Some virtualization solutions are focused on providing as much features and functionality as possible, and inherently that increases the attack surface. Note that in case when users do not run potentially malicious code in the VMs, it is the natural approach. On the other hand, if the goal of the hypervisor is to provide a reliable isolation of malicious code, then care must be taken to design and implement the hypervisor in a way that minimizes exposure.

It is obvious that hypervisors present non-negligible attack surface, and there are numerous examples of vulnerabilities allowing the malicious code to break out of VM. Should we stop using hypervisors as a method to isolate malware? The answer is no – because they seem to be the best available mechanism to implement isolation. The other method is OS-based sandboxing, with Chrome sandbox being a primary example.

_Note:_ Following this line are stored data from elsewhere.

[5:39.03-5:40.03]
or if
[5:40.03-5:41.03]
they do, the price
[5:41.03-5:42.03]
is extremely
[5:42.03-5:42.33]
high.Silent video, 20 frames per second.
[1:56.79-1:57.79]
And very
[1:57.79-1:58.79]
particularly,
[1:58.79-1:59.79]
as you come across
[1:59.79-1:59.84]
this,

However, this method relies on the security of an underlying OS – a vulnerability in OS kernel can be used to break out of OS-based sandbox [3]. At least in case of Windows, its kernel is a vast attack surface – 400 syscalls, 800 win32k.sys syscalls, drivers ioctls/WDDM escapes, resulting in 76 CVEs for kernelmode issues in Windows in year 2013 alone.

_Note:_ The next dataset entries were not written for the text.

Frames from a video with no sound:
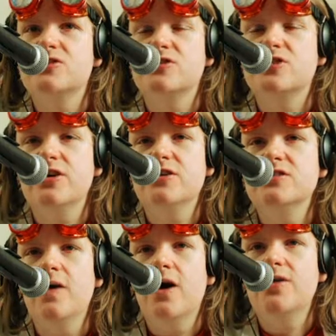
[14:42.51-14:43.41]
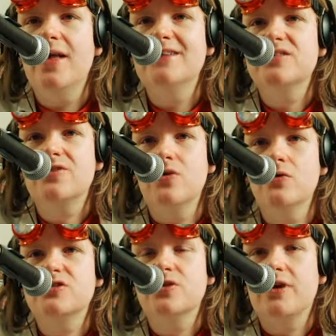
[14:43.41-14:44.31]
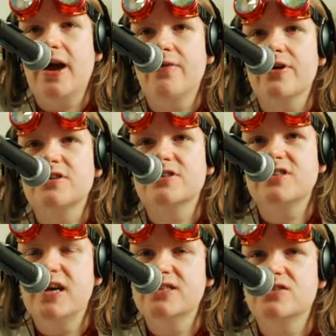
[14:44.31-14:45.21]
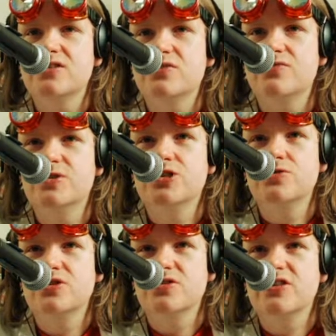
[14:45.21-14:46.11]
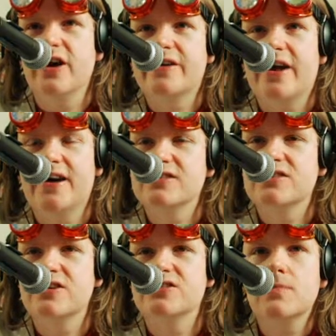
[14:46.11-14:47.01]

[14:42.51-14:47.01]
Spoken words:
of your turns, unless, of course, your character says that you've reduced your starting hand size.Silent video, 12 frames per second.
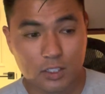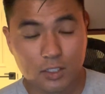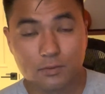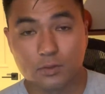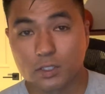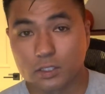
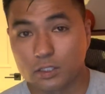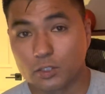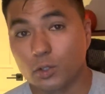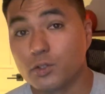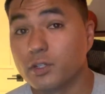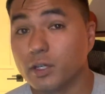if you can
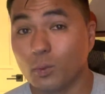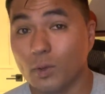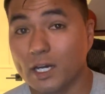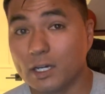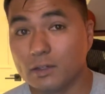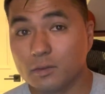negotiate
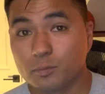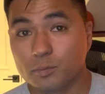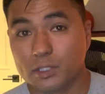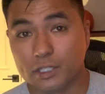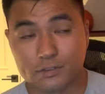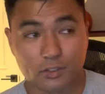well,
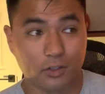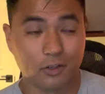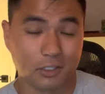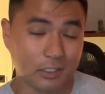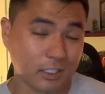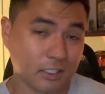because they're
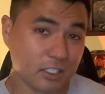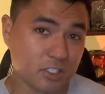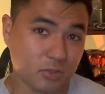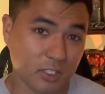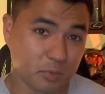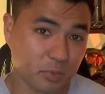already in a
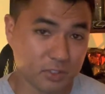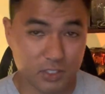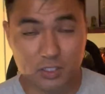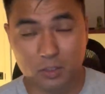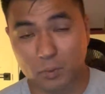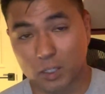distressed
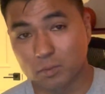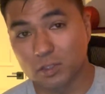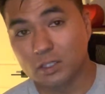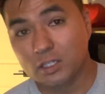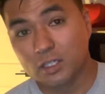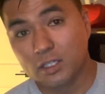position maybe,
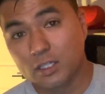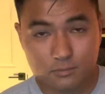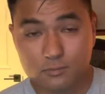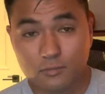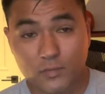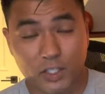
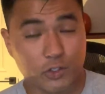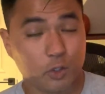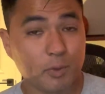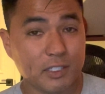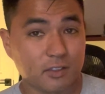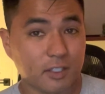and you're
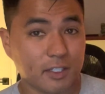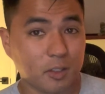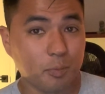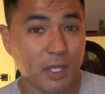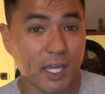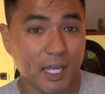basically going to
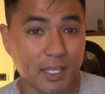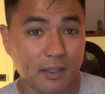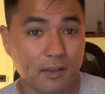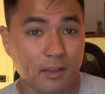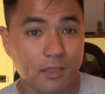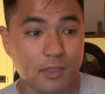
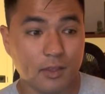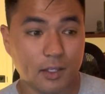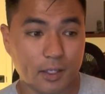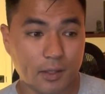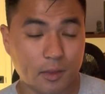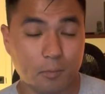pay
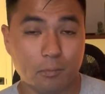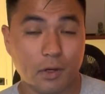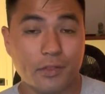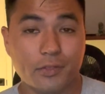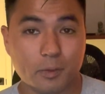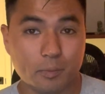the
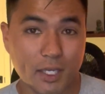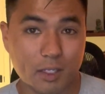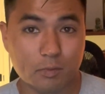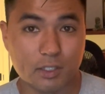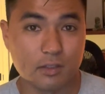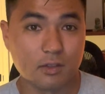monthly
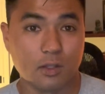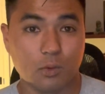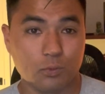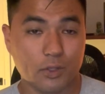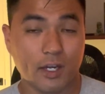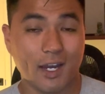payment,
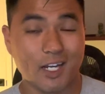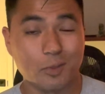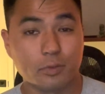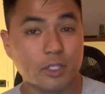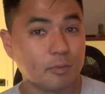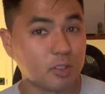the higher
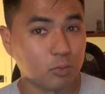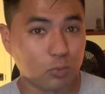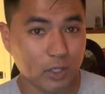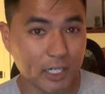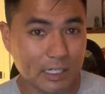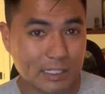premium
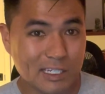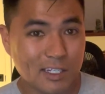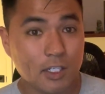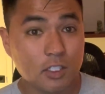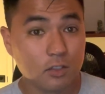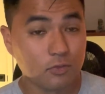rate
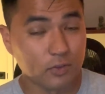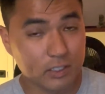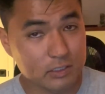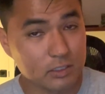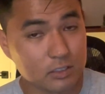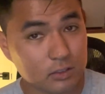to
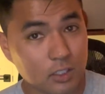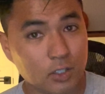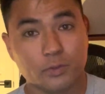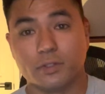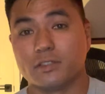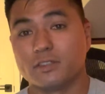fix this
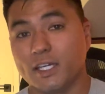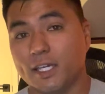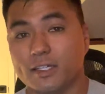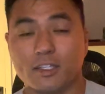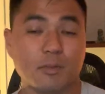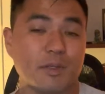loan, you can say, hey,
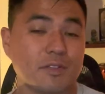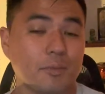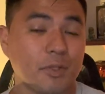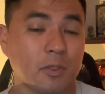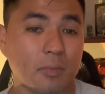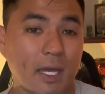give me
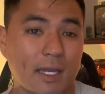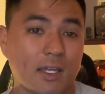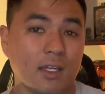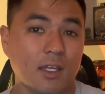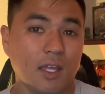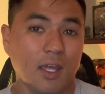something back
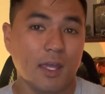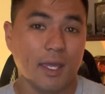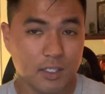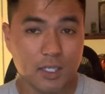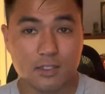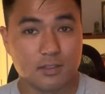
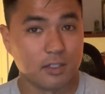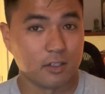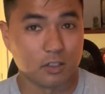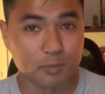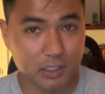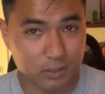and take care
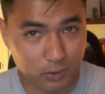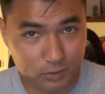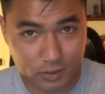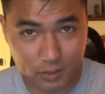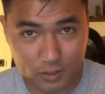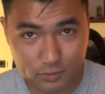of my closing
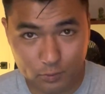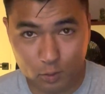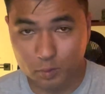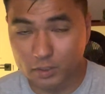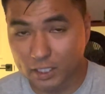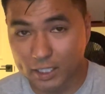costs for me.
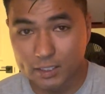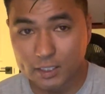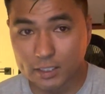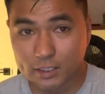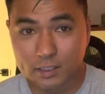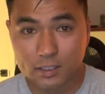I need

It is very difficult to come up with convincing quantitative comparison of a given hypervisor attack surface vs a given OS kernel (let’s focus on Windows). The common way is to compare the size of the code base, because it is easy to come up with hard numbers. For example, xen-4.4.0 is ca 1.7 million lines of code. It can be trimmed to 110K lines of usermode code and 60K lines of ring0 code, still retaining rich hypervisor functionality. Windows7 kernel is believed to have ca 2 million lines of code, win32k.sys is probably larger. It shows that a hypervisor can be much smaller. However, it is extremely difficult to determine what percentage of the code base actually is responsible for processing untrusted and potentially malicious input, which makes all LOC comparison essentially a futile game.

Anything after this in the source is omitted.